Submitted by
Assigned_Reviewer_4
Q1: Comments to author(s).
First provide a summary of the paper, and then address the following
criteria: Quality, clarity, originality and significance. (For detailed
reviewing guidelines, see
http://nips.cc/PaperInformation/ReviewerInstructions)
The paper presents a multitask learning approach
based on hierarchical Bayesian priors. The priors are combined with a deep
NN resulting in a discriminative learning process which encourages sharing
information among tasks taking into account different levels of
relatedness.
The paper is written well and easy to follow. The
topic of multitask learning is a very popular and important topic and the
sub issue of considering different level of relatedness has also gained
much attention lately. I liked the proposed integration with NN and the
good experimental results.
I feel the paper does not give enough
background on related approaches.
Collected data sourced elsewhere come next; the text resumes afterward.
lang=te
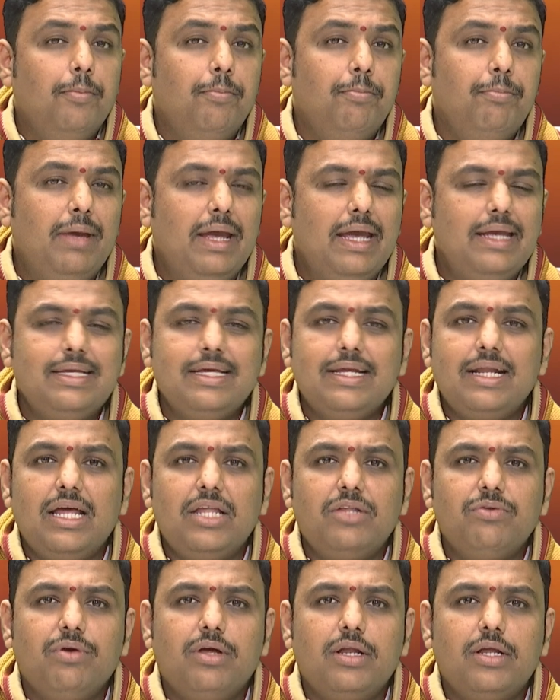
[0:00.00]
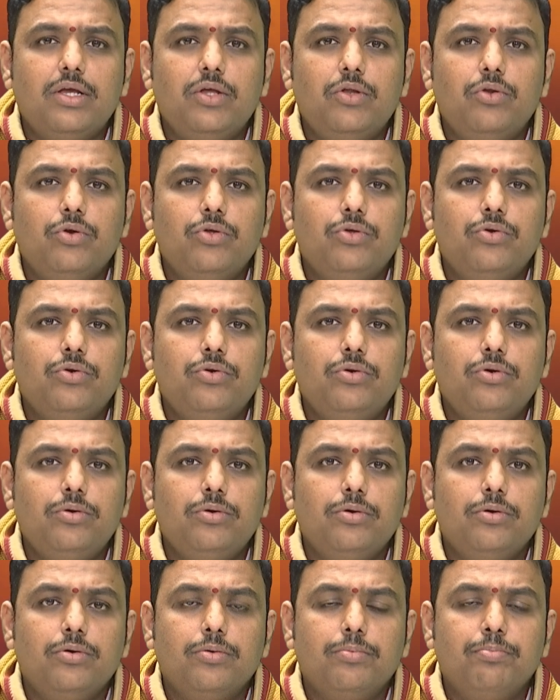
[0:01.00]
మేషరాశి వారికి ఈరోజు
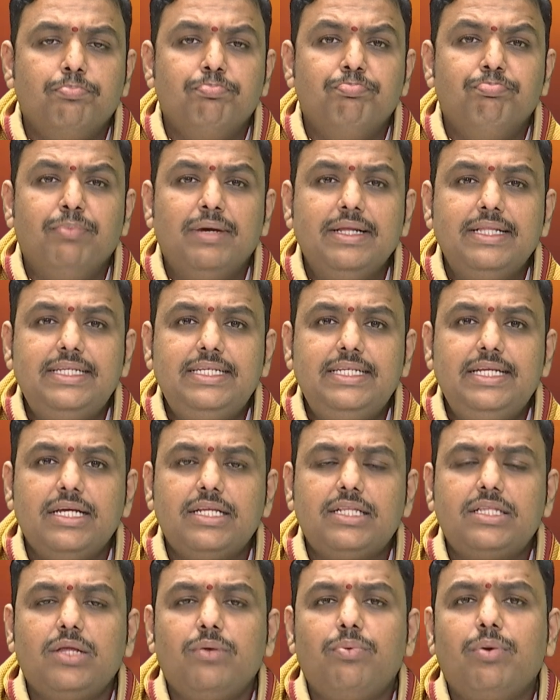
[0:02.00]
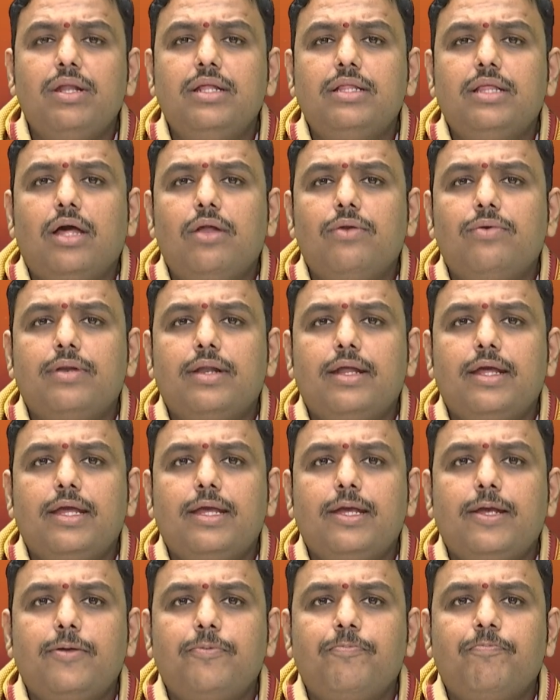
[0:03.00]
మధ్యస్థ ఫలితాలు ఉన్నాయి
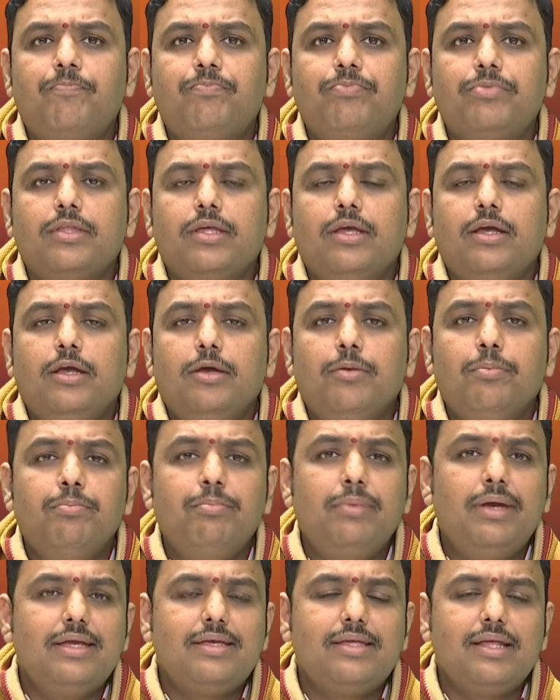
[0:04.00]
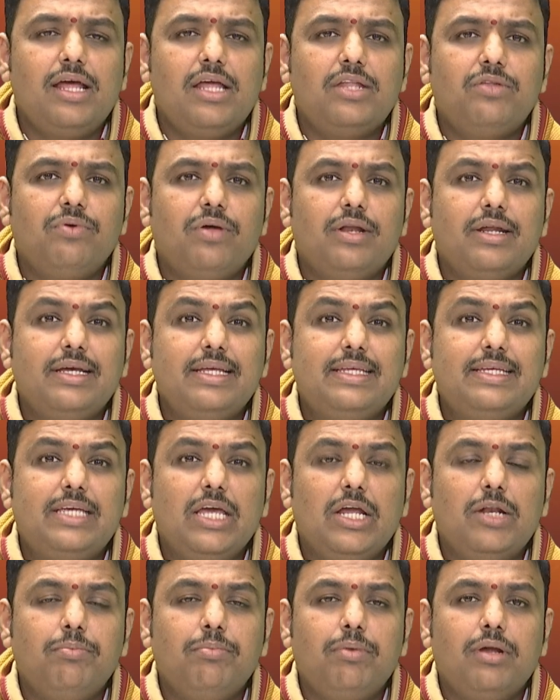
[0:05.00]
మేషరాశి వారికి
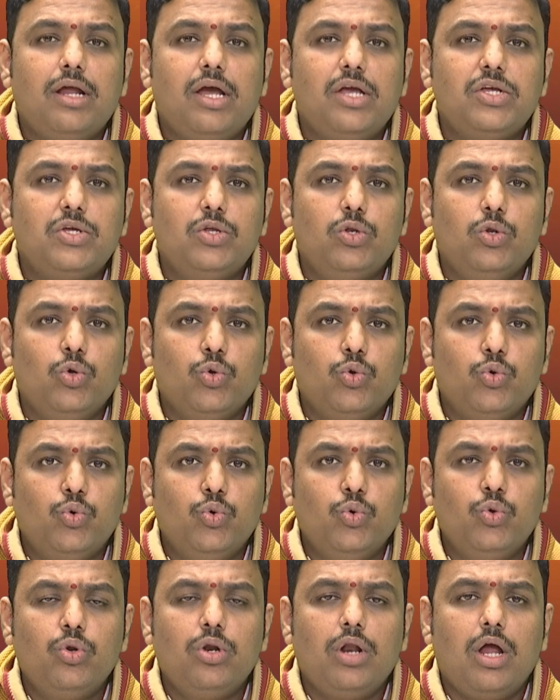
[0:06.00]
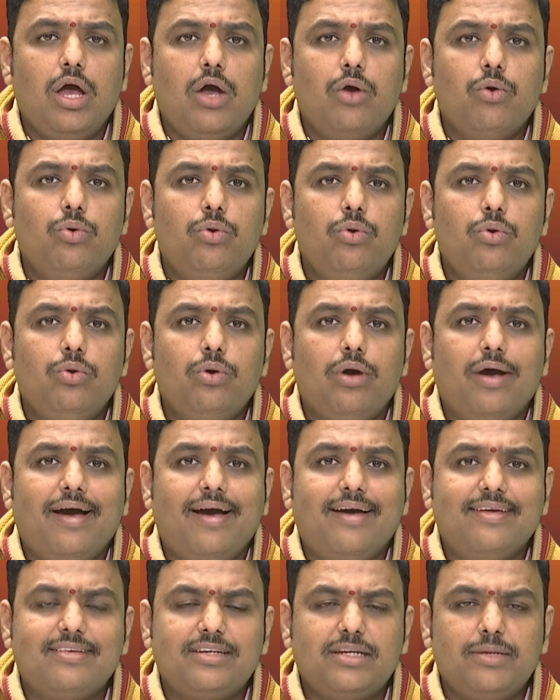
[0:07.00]
జన్మ రాశిలో గురు రాహువులు
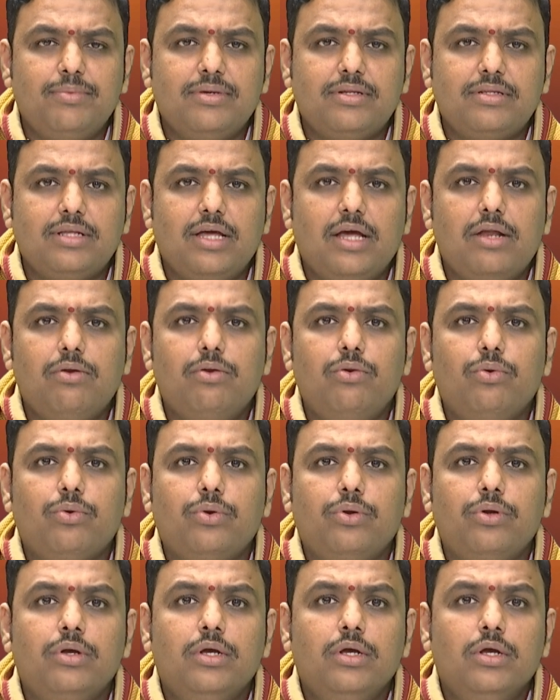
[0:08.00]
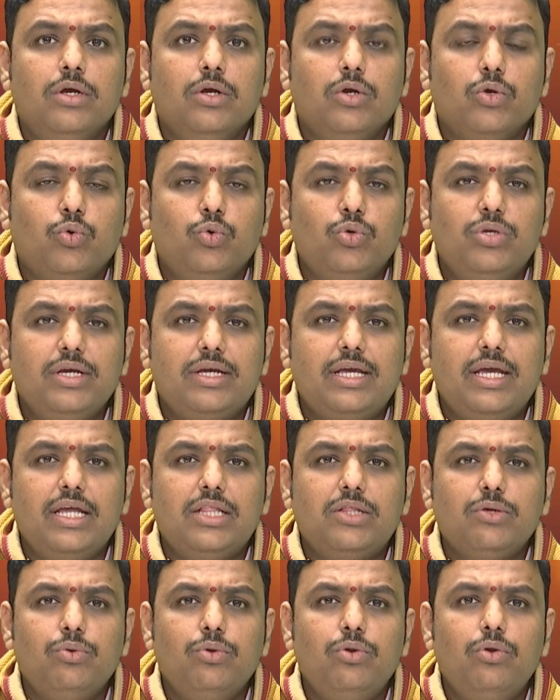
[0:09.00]
అష్టమ స్థానంలో
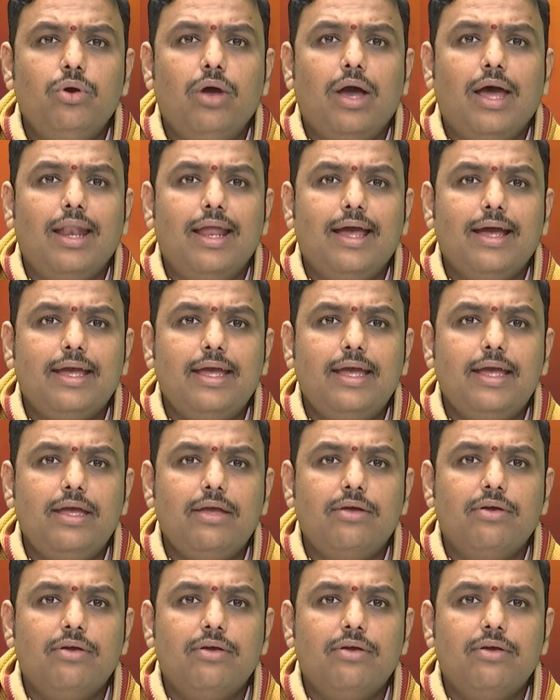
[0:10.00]
కుజకేతువులు అలాగే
There are many related papers, but
specifically I feel a discussion on similar hierarchical Bayesian
approaches is lacking:
Bayesian Multitask Learning with Latent
Hierarchies, H. Daume III
where a similar prior is seemed to be
used for what they denote the domain adaptation approach.
Further
related work is:
Multitask learning for classification with
Dirichlet process priors, Xue et al. 2007
and more papers
presenting discriminative approaches dealing with different levels of
relatedness:
Learning with whom to share in multitask feature
learning, kang et al.
Hierarchical regularization cascade for
joint learning, zweig et al.
Treeguided group lasso for
multitask regression with structured sparsity. Kim et al.
I
also have a few questions regarding the algorithm for discovering the
hierarchical structure:
 The hierarchy discovery is described in
the context of the CRP prior but then it is said that solving the
inference problem directly is too complex and thus an approximation is
proposed. How does this approximation relate to the original prior? I
couldn't find the explicit use of the prior (over the generation of a new
super class) in the presented approach.
 Unless I missed
something, it seems that the current presentation and experiments deals
only with a two level hierarchy, super class and original classes. Can the
approximation method be at all extended to more levels?
 The
method requires a validation set in order to decide on the best model at
each step of the hierarchy construction algorithm. Can we assume a
validation set in small sample scenarios (which are really the motivating
scenario for multitask learning)? I saw in the supplementary material
this issue is addressed, but didnt understand if the validation set
discussed there is the validation set for the hyperparameters or the
hierarchy discovery or both.
 How is the convergence of the
hierarchical structure measured?
 The algorithm assumes an
initial good guess. What can be done when such a guess is not available or
too costly? would a random initialization work well? It would be nice to
see an experiment with a random initialization
Generally I
liked the experimental section and found it sufficient. My only concern is
that I would have preferred to see the experiment on small sample of only
a single class done on more examples, then only the dolphin class.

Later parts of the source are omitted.